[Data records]
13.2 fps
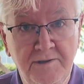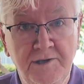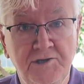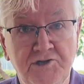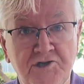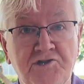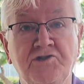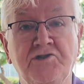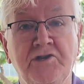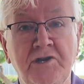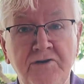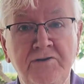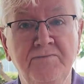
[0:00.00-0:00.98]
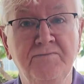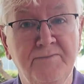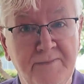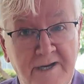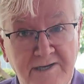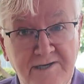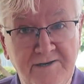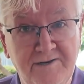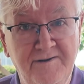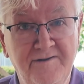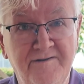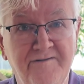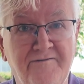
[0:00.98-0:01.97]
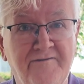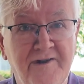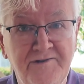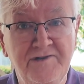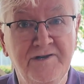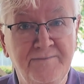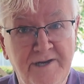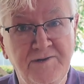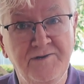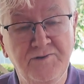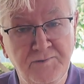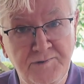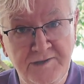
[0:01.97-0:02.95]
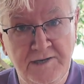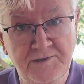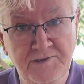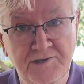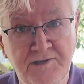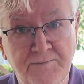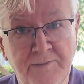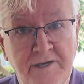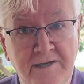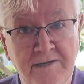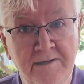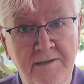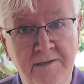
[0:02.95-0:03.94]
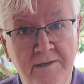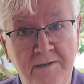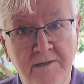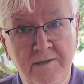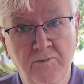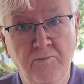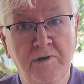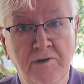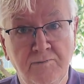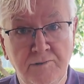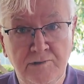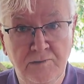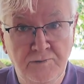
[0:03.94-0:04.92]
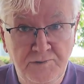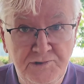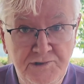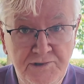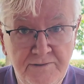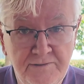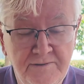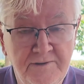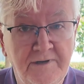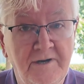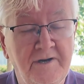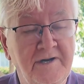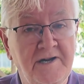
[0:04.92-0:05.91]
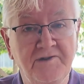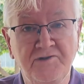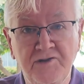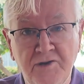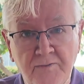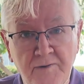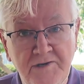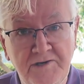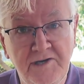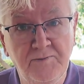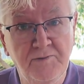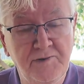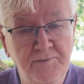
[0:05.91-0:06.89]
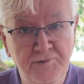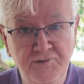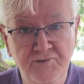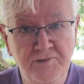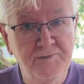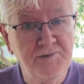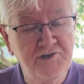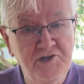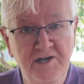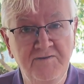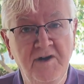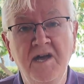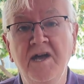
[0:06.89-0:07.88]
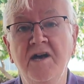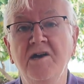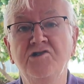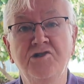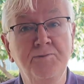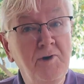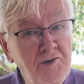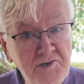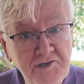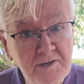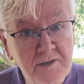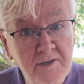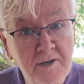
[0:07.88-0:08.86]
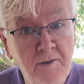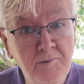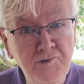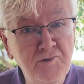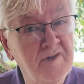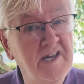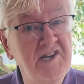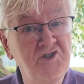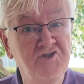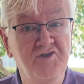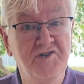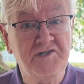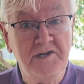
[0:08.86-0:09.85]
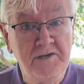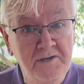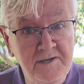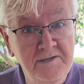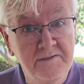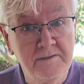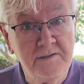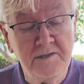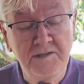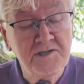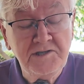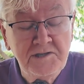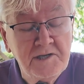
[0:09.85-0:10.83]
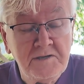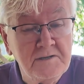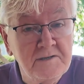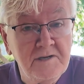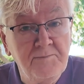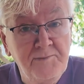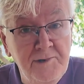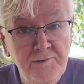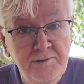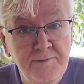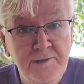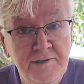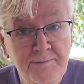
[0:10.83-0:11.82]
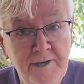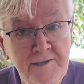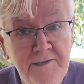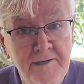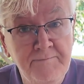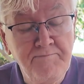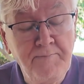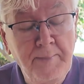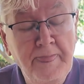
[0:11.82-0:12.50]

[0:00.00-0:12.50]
It just didn't make fundamental sense to me when it was launched. I had no idea what it was trying to achieve. To be honest, I wasn't all that interested either. It just didn't appeal to me as a banker.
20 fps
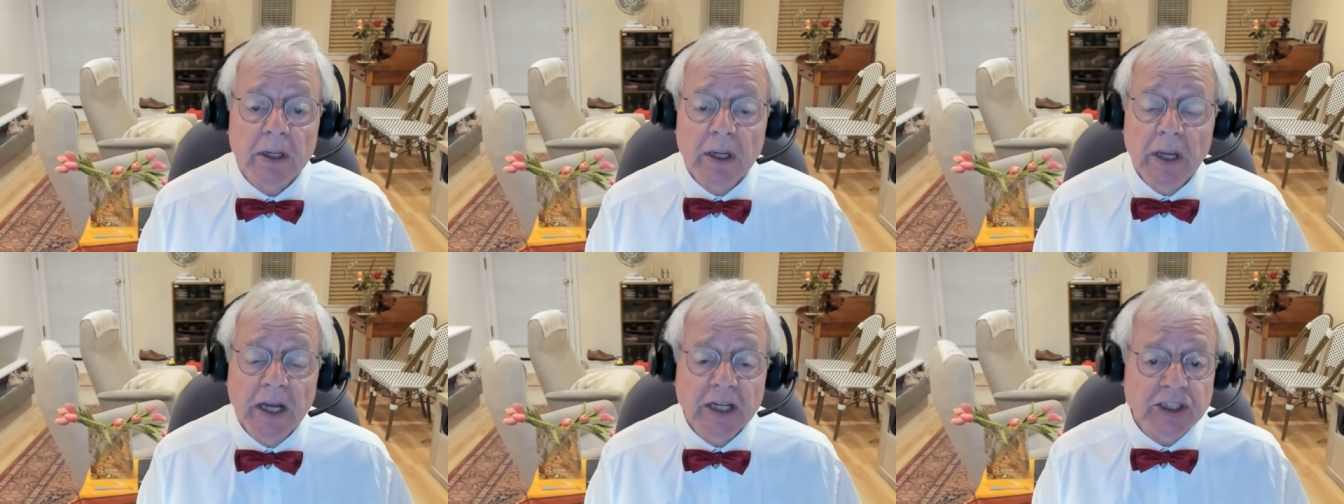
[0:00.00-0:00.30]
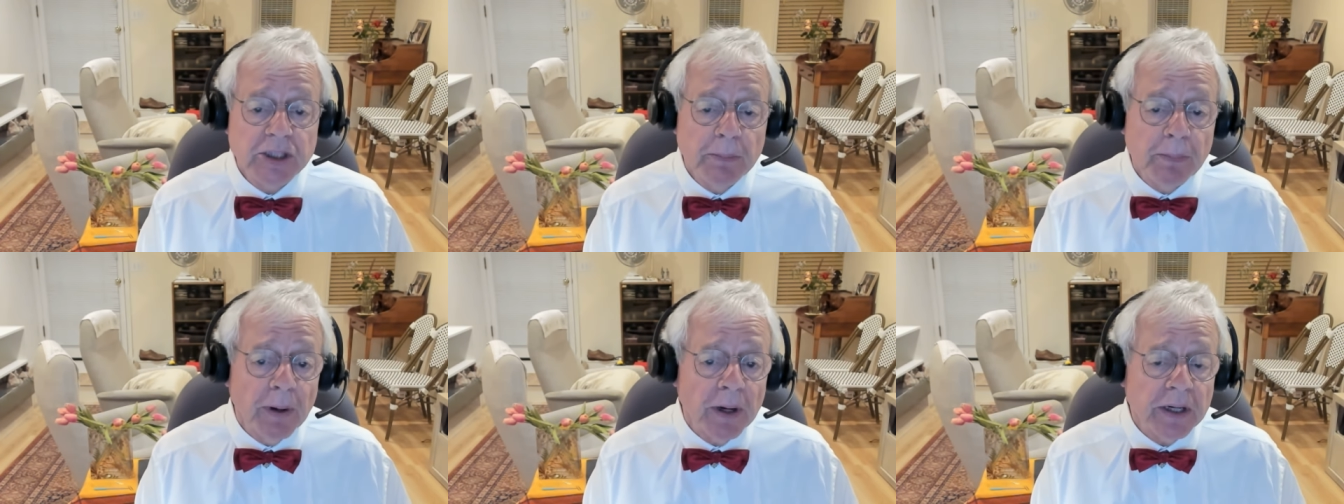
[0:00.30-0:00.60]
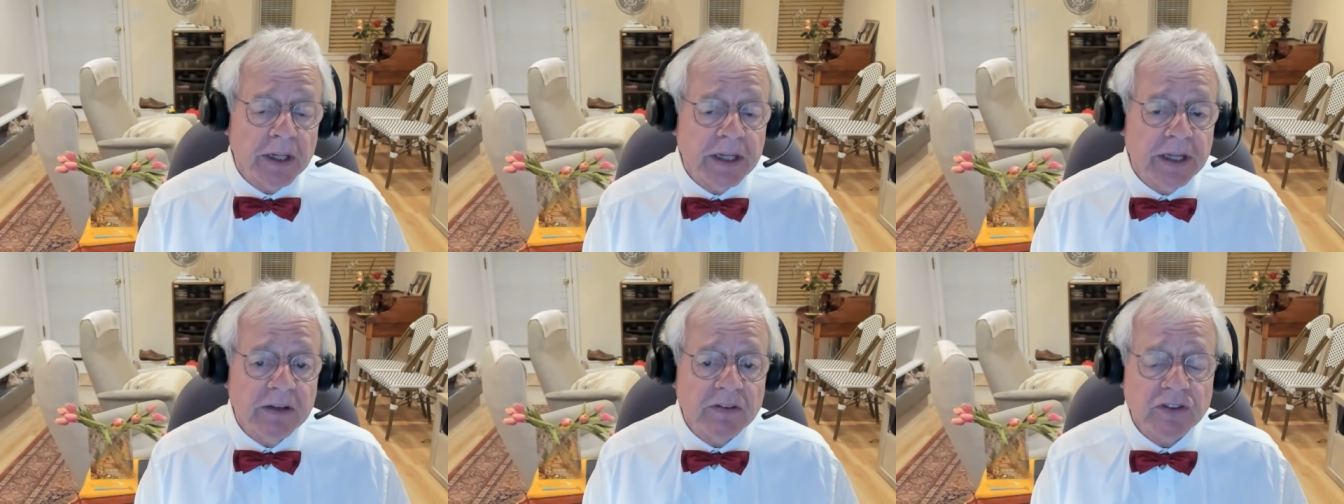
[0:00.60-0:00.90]
And she
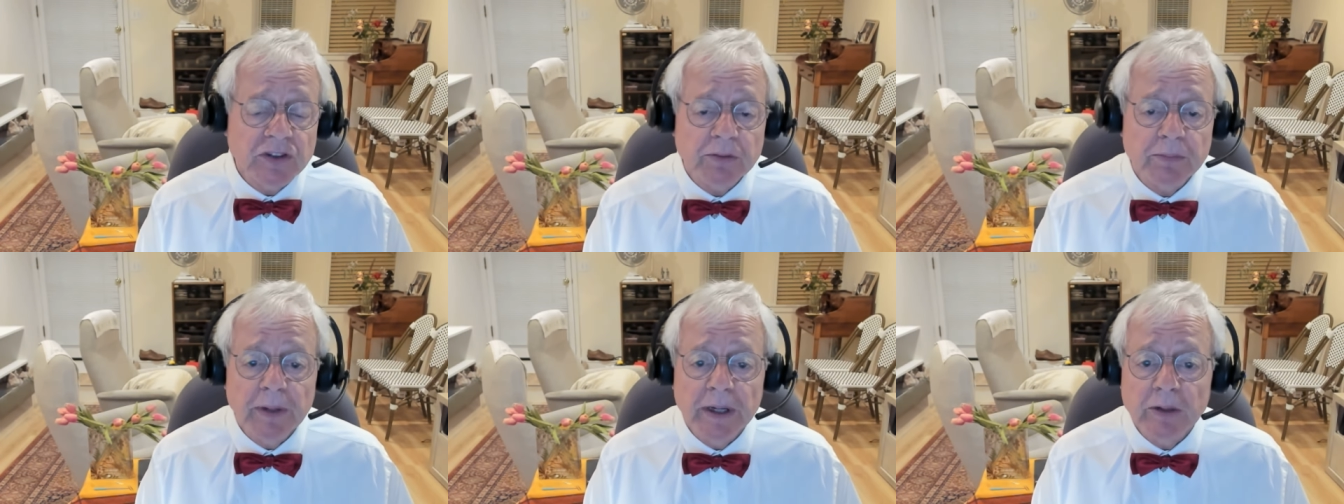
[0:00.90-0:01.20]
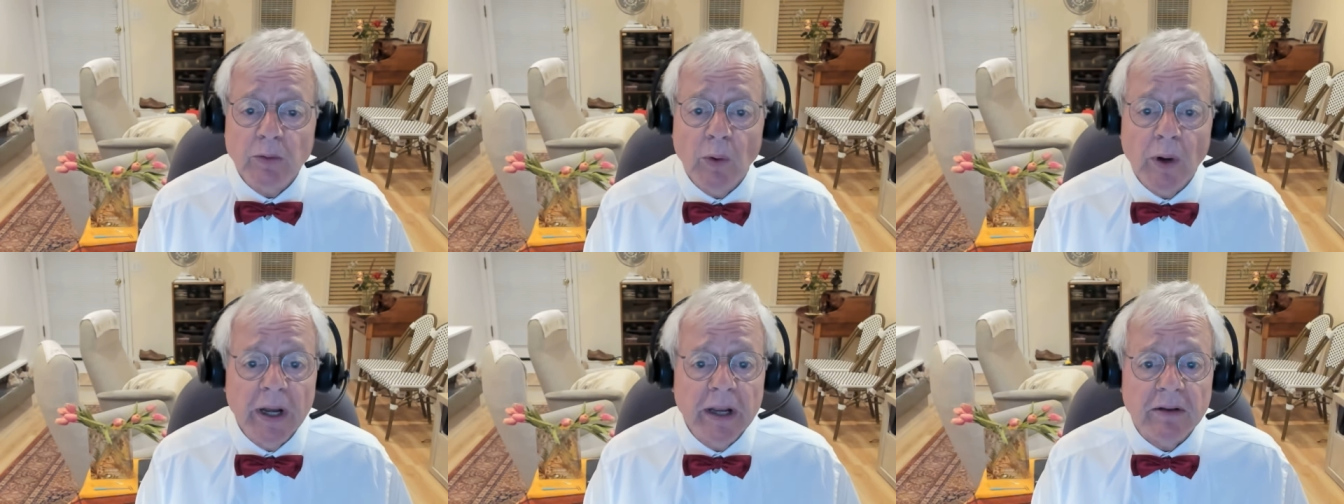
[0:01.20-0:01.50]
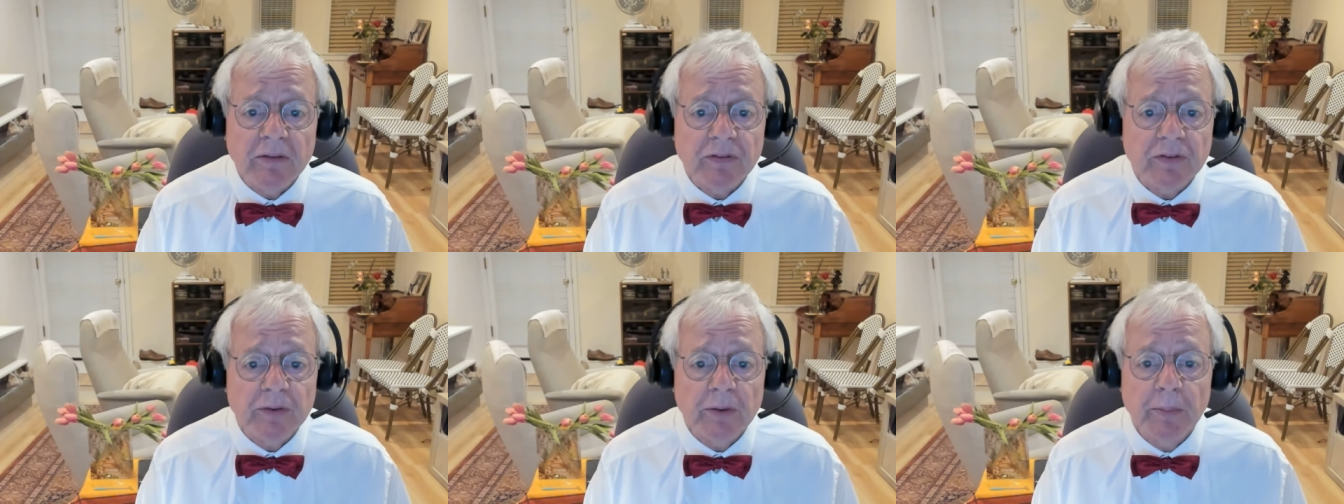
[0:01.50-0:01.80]
bought gifts for my
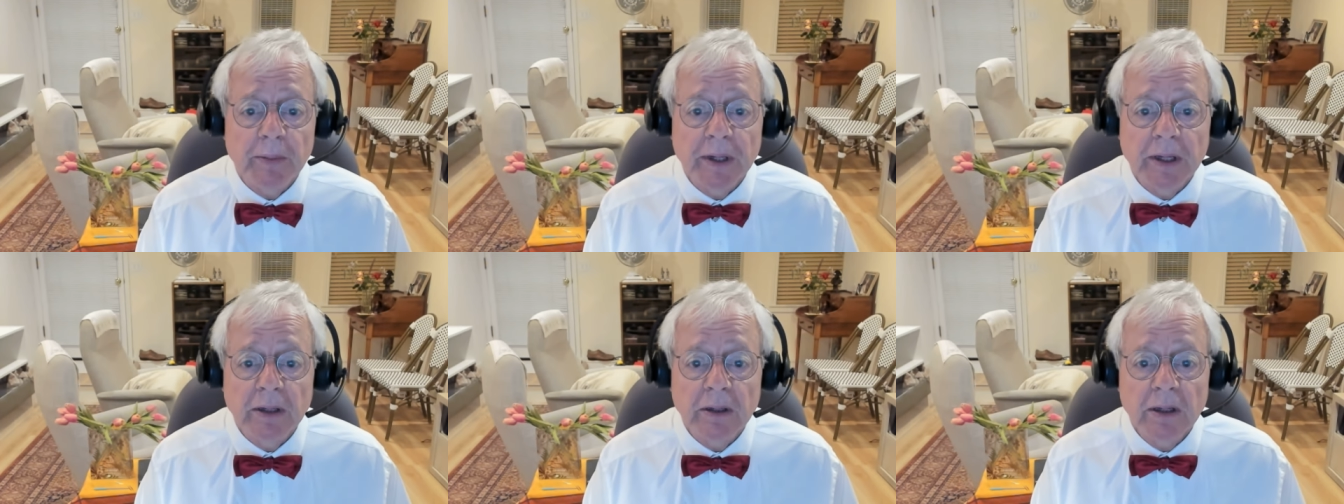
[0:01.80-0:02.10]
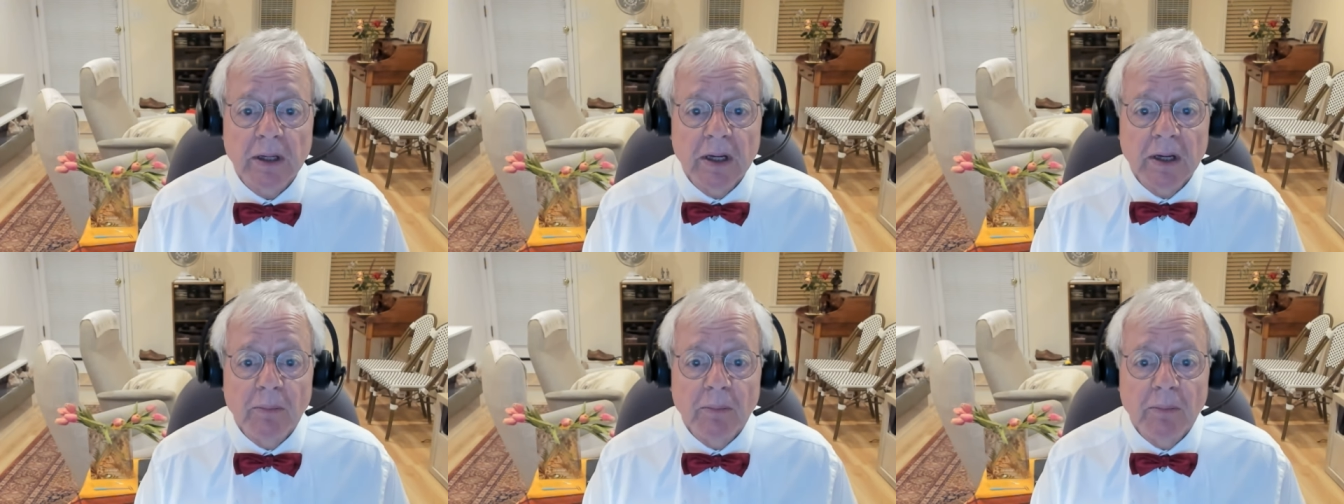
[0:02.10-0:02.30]
wife. I mean,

* **EXERCISE AIM**
An exact restatement is expected of the lines from the line containing "[0:01.97-0:02.95]" to the end of the data above, pictures excluded.

* **WRITTEN ANSWER**
[0:01.97-0:02.95]
[0:02.95-0:03.94]
[0:03.94-0:04.92]
[0:04.92-0:05.91]
[0:05.91-0:06.89]
[0:06.89-0:07.88]
[0:07.88-0:08.86]
[0:08.86-0:09.85]
[0:09.85-0:10.83]
[0:10.83-0:11.82]
[0:11.82-0:12.50]

[0:00.00-0:12.50]
It just didn't make fundamental sense to me when it was launched. I had no idea what it was trying to achieve. To be honest, I wasn't all that interested either. It just didn't appeal to me as a banker.
20 fps
[0:00.00-0:00.30]
[0:00.30-0:00.60]
[0:00.60-0:00.90]
And she
[0:00.90-0:01.20]
[0:01.20-0:01.50]
[0:01.50-0:01.80]
bought gifts for my
[0:01.80-0:02.10]
[0:02.10-0:02.30]
wife. I mean,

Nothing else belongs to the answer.